Task -
Emit the data below verbatim, stripping out any pictures.

:: Information supplied ::

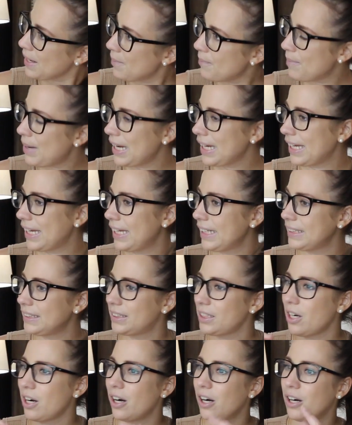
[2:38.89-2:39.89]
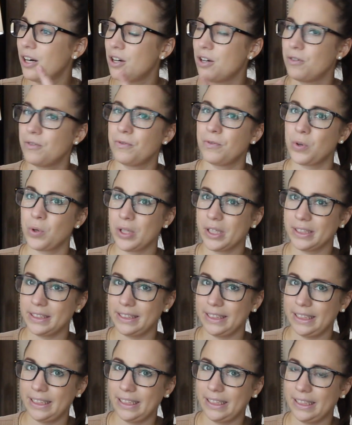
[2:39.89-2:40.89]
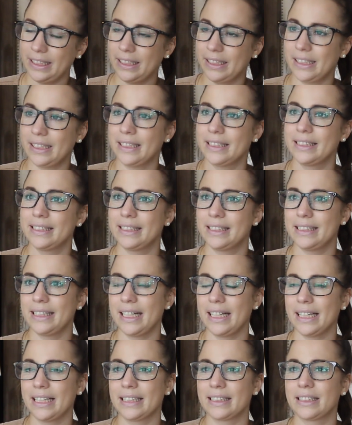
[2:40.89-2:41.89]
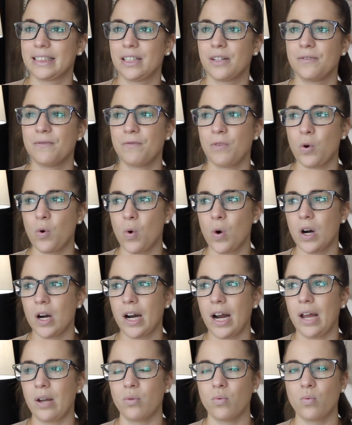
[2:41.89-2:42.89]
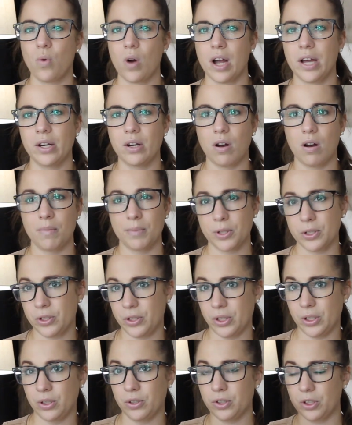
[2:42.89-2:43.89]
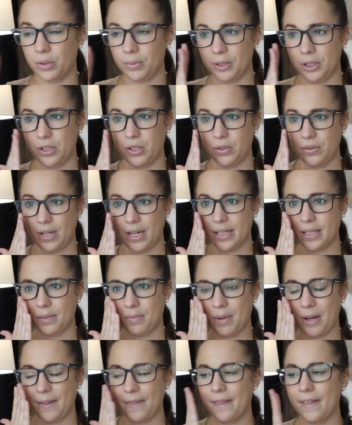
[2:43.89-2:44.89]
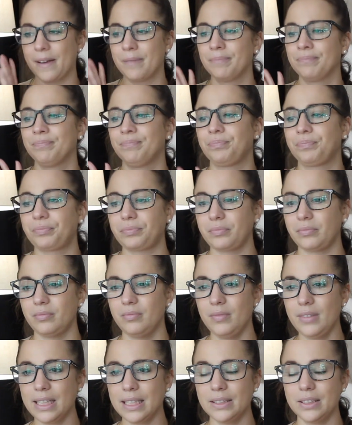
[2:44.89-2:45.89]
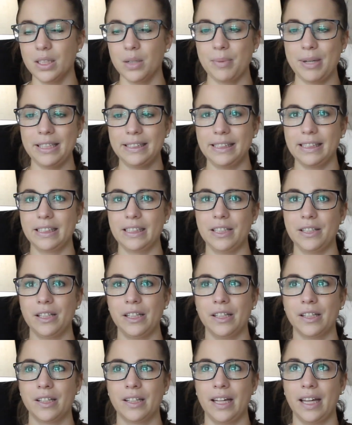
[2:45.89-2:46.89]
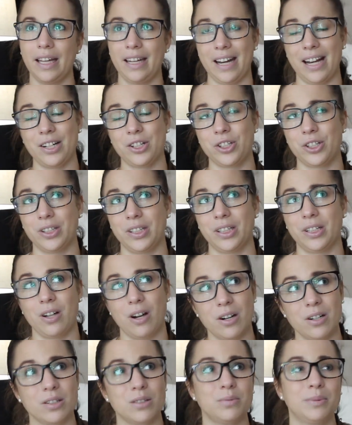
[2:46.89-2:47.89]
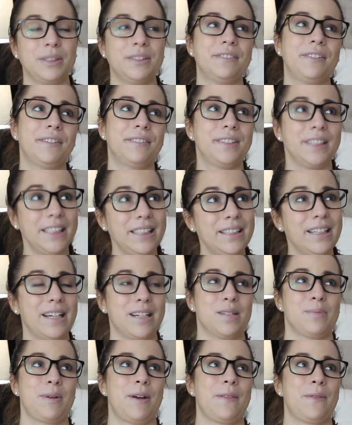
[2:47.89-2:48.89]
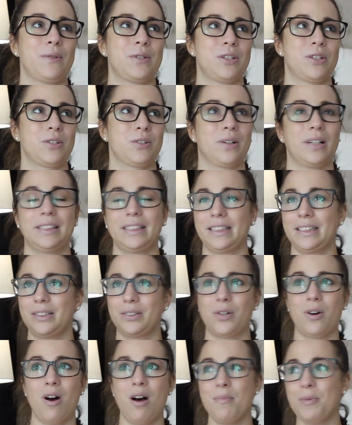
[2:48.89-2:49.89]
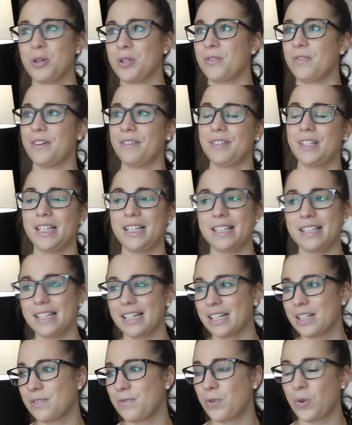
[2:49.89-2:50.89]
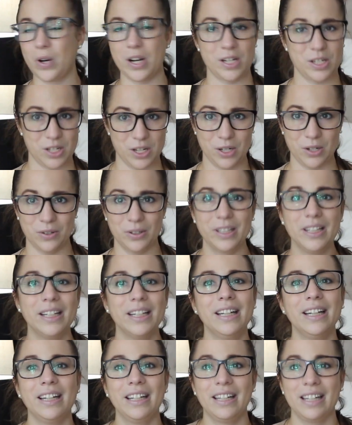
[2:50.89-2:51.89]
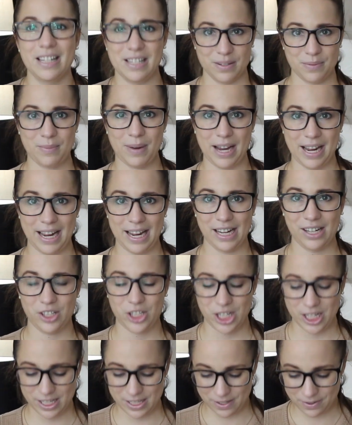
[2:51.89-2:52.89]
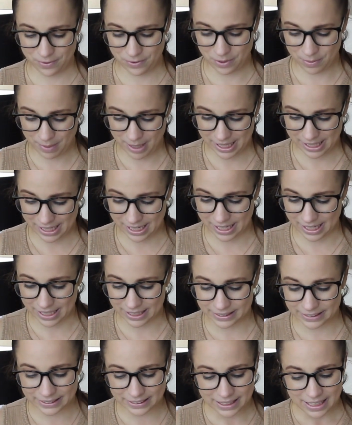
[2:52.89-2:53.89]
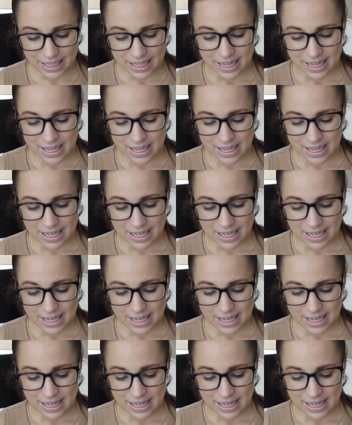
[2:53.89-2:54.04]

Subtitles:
My kids are 14, 6, 4, and 1, almost 2. She'll be 2 next month. So basically, and actually, Carter will be 15 next month, which is crazy. So almost 15, 6, 4, and 2 is my ages for my kids.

:::

Reply to the exercise -
[2:38.89-2:39.89]
[2:39.89-2:40.89]
[2:40.89-2:41.89]
[2:41.89-2:42.89]
[2:42.89-2:43.89]
[2:43.89-2:44.89]
[2:44.89-2:45.89]
[2:45.89-2:46.89]
[2:46.89-2:47.89]
[2:47.89-2:48.89]
[2:48.89-2:49.89]
[2:49.89-2:50.89]
[2:50.89-2:51.89]
[2:51.89-2:52.89]
[2:52.89-2:53.89]
[2:53.89-2:54.04]

Subtitles:
My kids are 14, 6, 4, and 1, almost 2. She'll be 2 next month. So basically, and actually, Carter will be 15 next month, which is crazy. So almost 15, 6, 4, and 2 is my ages for my kids.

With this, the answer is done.